Trust is something sacred. In our present world and AI, there’s nothing and no one I trust. I hope and keep my distance. Sad…
After my ex, I stopped trusting my trust sense. It’s always seemed to be more effort than it’s worth to lie & scam, but that doesn’t seem to stop the warped who hide amongst us.
Just file me somewhere between Cynical and Damaged. Sigh…

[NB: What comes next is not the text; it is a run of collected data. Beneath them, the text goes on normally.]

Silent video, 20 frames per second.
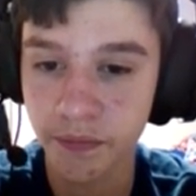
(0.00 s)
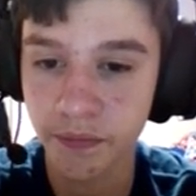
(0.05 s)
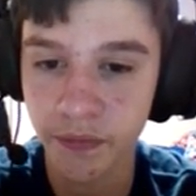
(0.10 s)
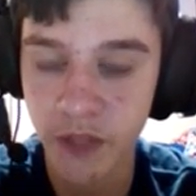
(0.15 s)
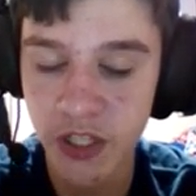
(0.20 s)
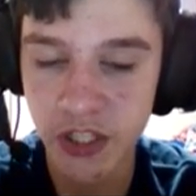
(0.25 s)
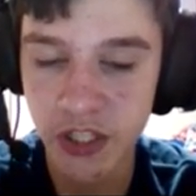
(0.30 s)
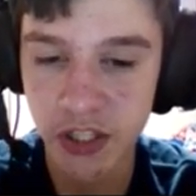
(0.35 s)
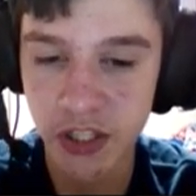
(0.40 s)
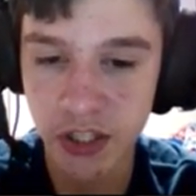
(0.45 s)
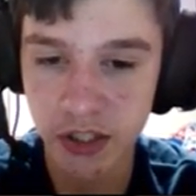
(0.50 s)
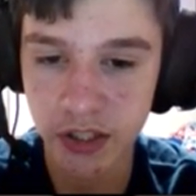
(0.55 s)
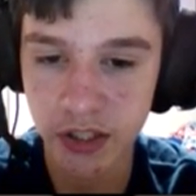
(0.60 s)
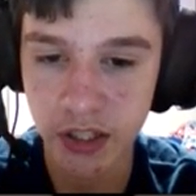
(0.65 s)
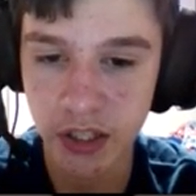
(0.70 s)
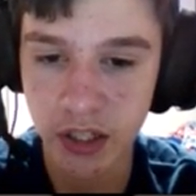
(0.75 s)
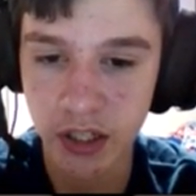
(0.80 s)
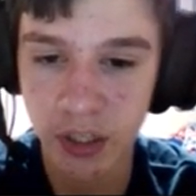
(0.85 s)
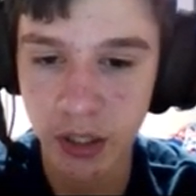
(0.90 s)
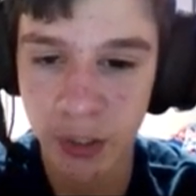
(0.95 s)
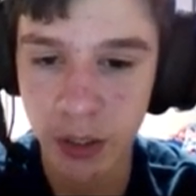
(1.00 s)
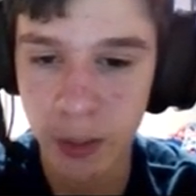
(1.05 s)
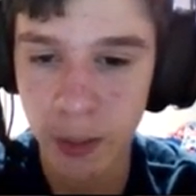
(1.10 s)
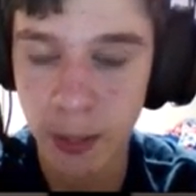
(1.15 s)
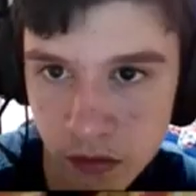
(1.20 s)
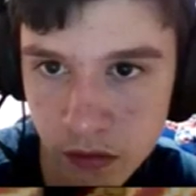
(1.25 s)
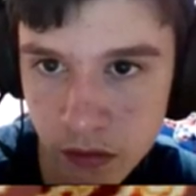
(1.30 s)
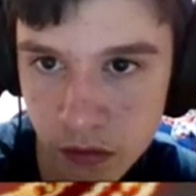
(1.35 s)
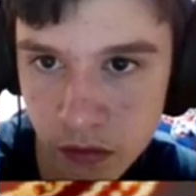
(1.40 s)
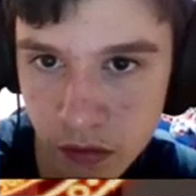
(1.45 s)
this is a thing.
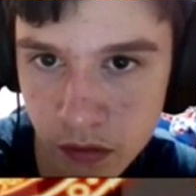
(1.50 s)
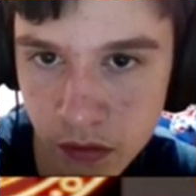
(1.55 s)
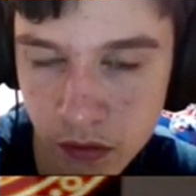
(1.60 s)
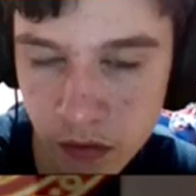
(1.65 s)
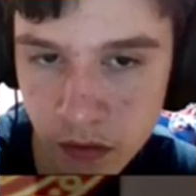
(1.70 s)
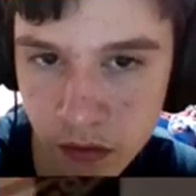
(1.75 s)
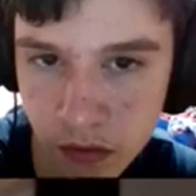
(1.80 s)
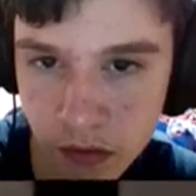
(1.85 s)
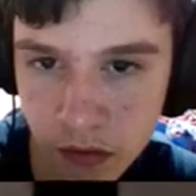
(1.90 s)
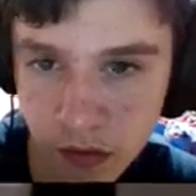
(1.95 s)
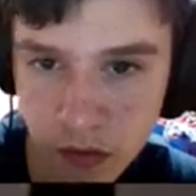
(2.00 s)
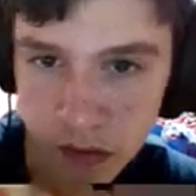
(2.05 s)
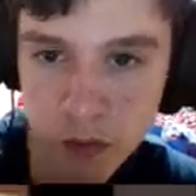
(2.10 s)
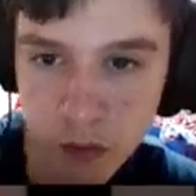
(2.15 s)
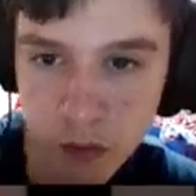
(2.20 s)
Press me to blow.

I expect to be disappointed. I don’t know when or how I developed that state of being but it appears to be a permanent state of being. I do the best I can to find people who have some sense of honor and when I do find them I try to make sure they know how much I value them. Just recently I realized that because I value my plumber I live in a somewhat shabby old house with an increasing amount of Gold Standard plumbing.
Go figure
there is so mjch I’d like to say on this topic. howerer due to hand surgery i csnnot type too much and my speaker and recorder system isn’t helpinat all. the one elementn in life we can all trust is the love of the ALMIGHTY or what name you give to the power. Remember the birds of the air?
Truly an important topic for our times. The online world, especially, is filled with “weasels” as you call them. Caveat emptor and caveat lector but happily not with you, Grace!
Trust is like faith. The vast majority of people I put my trust in are worthy of it. There is an occasional negative experience. I’d rather live life in the positive, trusting people from the start, than leaning to the negative from the get go. That road leads to stolen joy.
I like the saying in this neck of the woods, “trust everyone, but brand your calfs”
Your comment “where greed is normalized and even applauded” so aptly describes the state of our nation! It seems. To be the number one motivation for most people. No one gets truly wealthy without taking advantage of someone else. When my beloved dog had a cancerous tumor from her mouth, the vet who knew from the surgery that there is no hope for survival still did $500 worth of dental cleaning and $50 for a microchip when she already has one. The greed of the medical system sickens me both literally and physically.